◆ Assignment: In your copy, include every line of the records exactly and no picture at all.

- - -

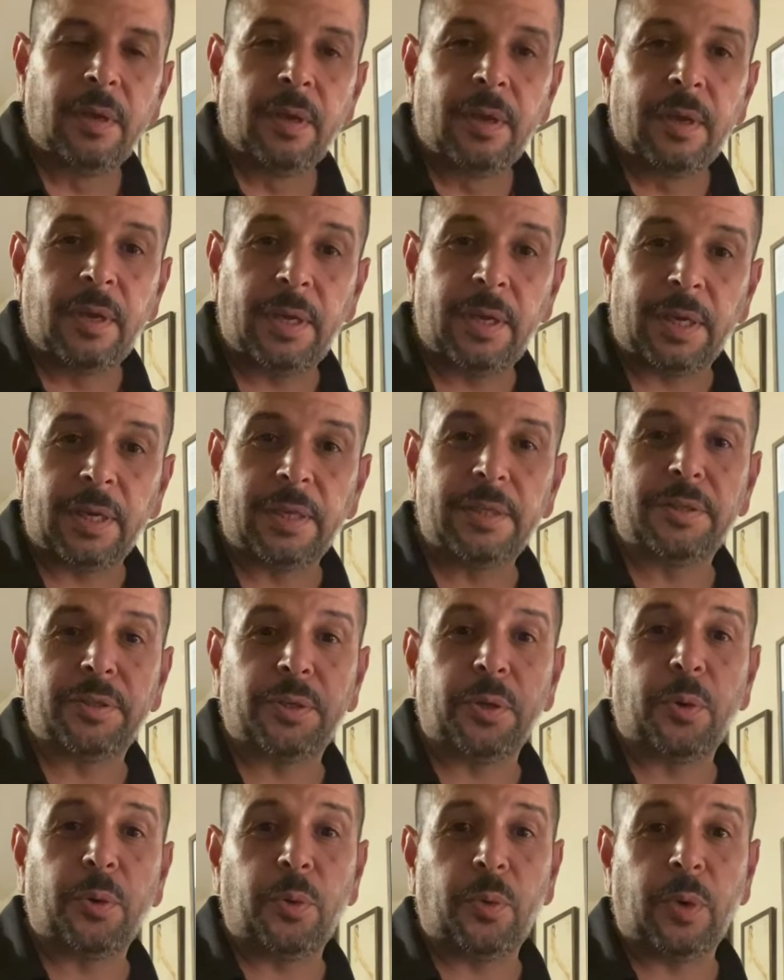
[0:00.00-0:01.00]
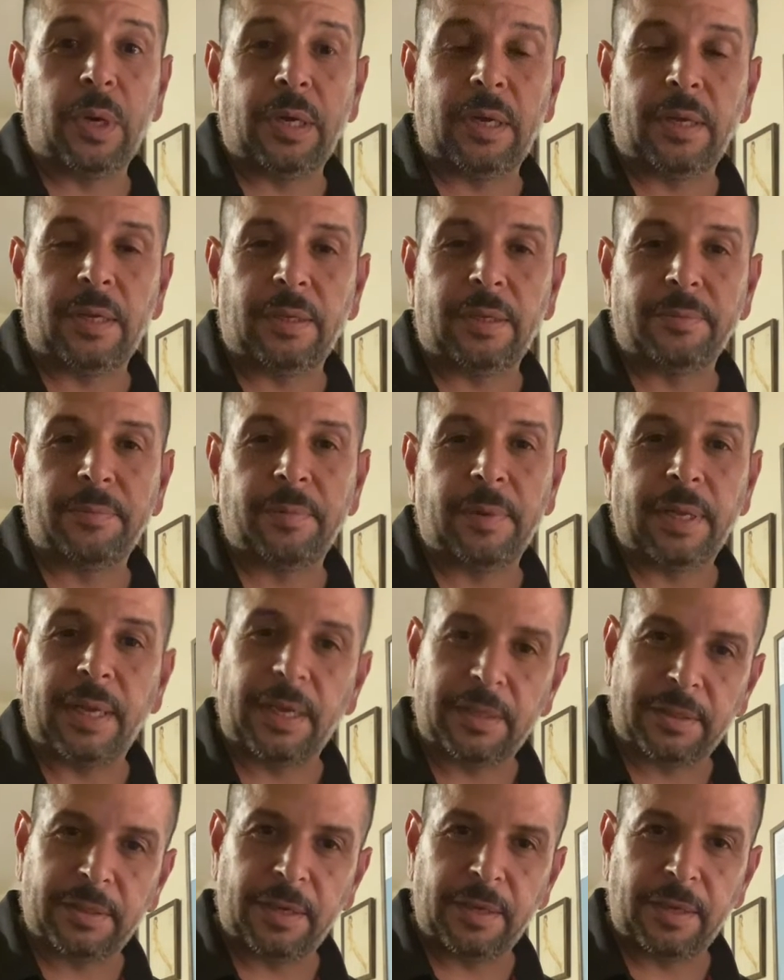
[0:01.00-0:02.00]
Hey guys, so
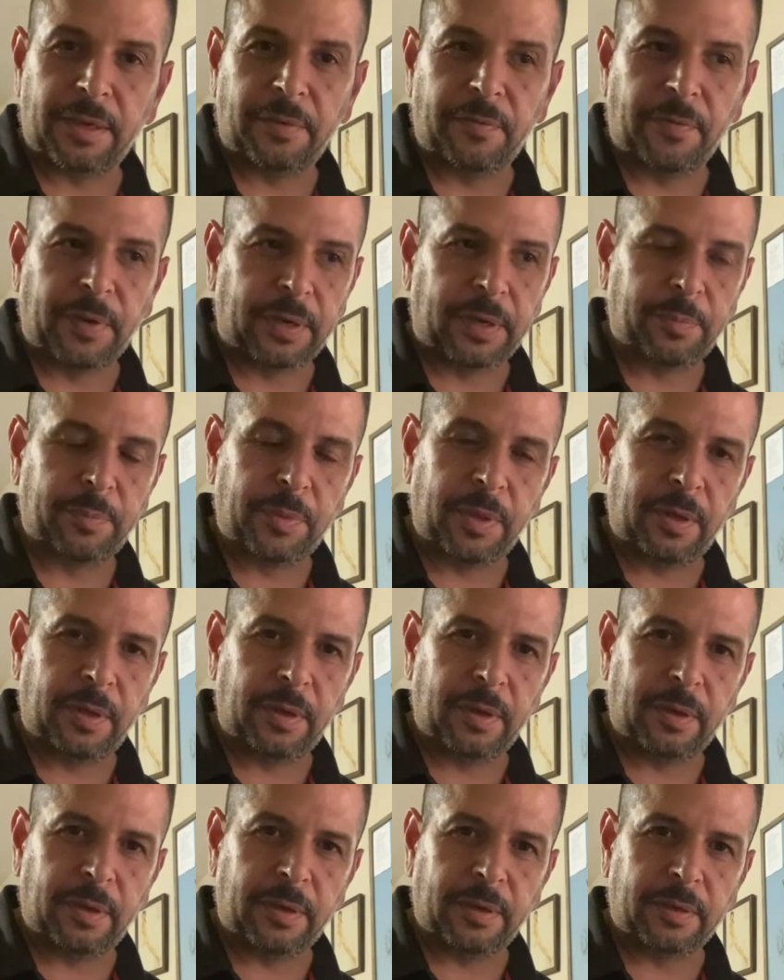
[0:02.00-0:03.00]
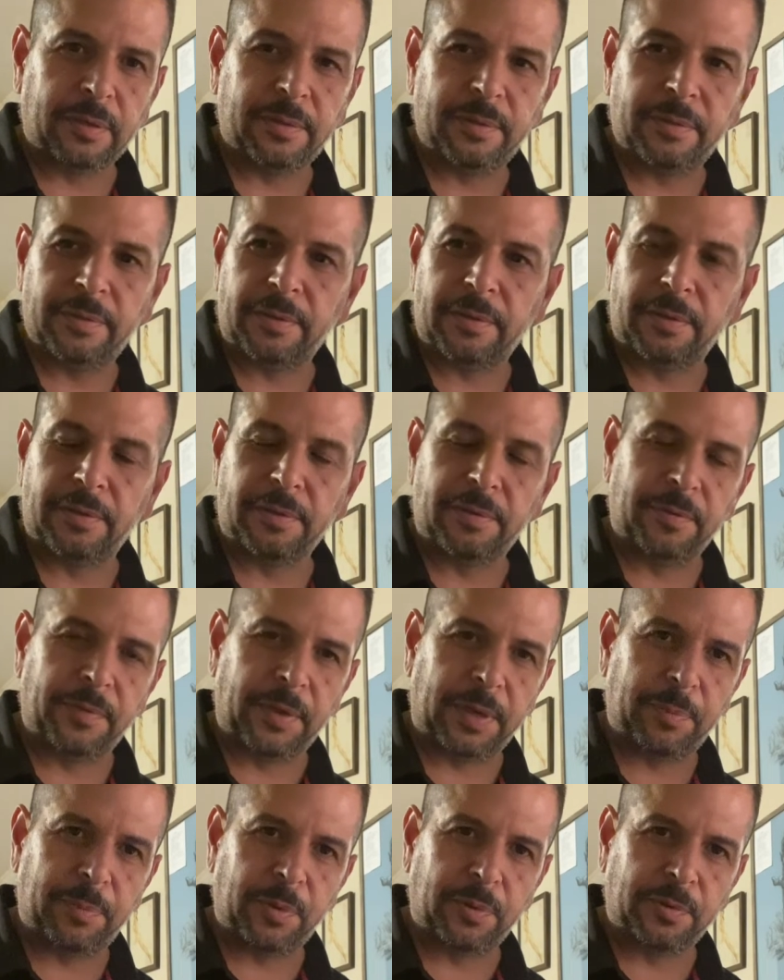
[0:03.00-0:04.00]
last night I developed
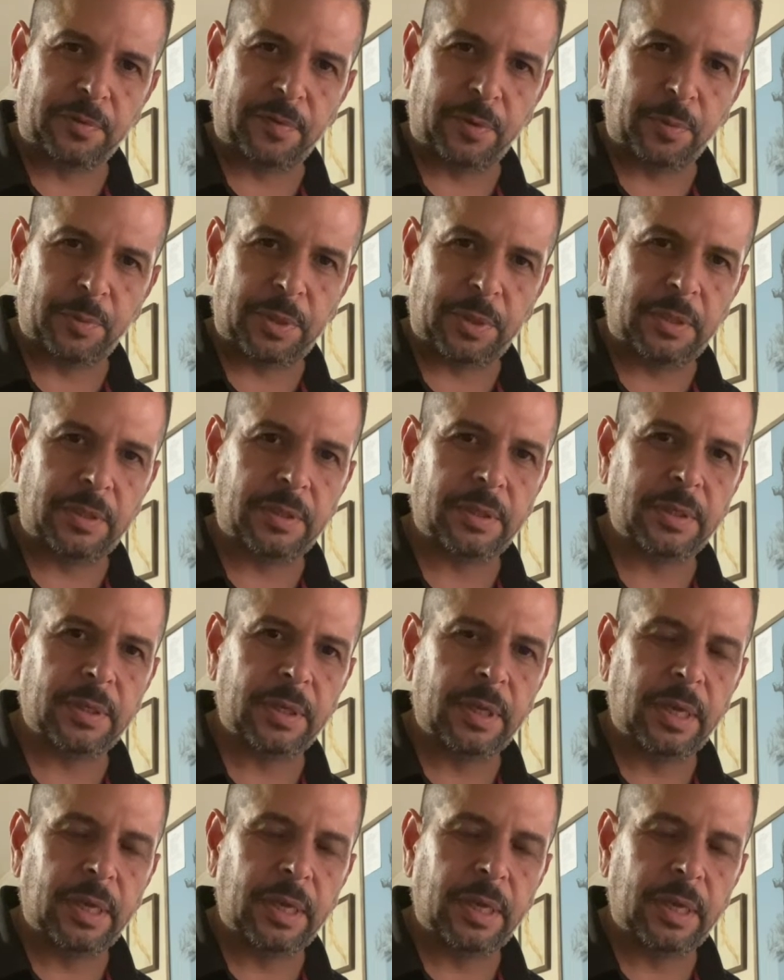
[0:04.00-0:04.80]
those film sheets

- - -

◆ Response:
[0:00.00-0:01.00]
[0:01.00-0:02.00]
Hey guys, so
[0:02.00-0:03.00]
[0:03.00-0:04.00]
last night I developed
[0:04.00-0:04.80]
those film sheets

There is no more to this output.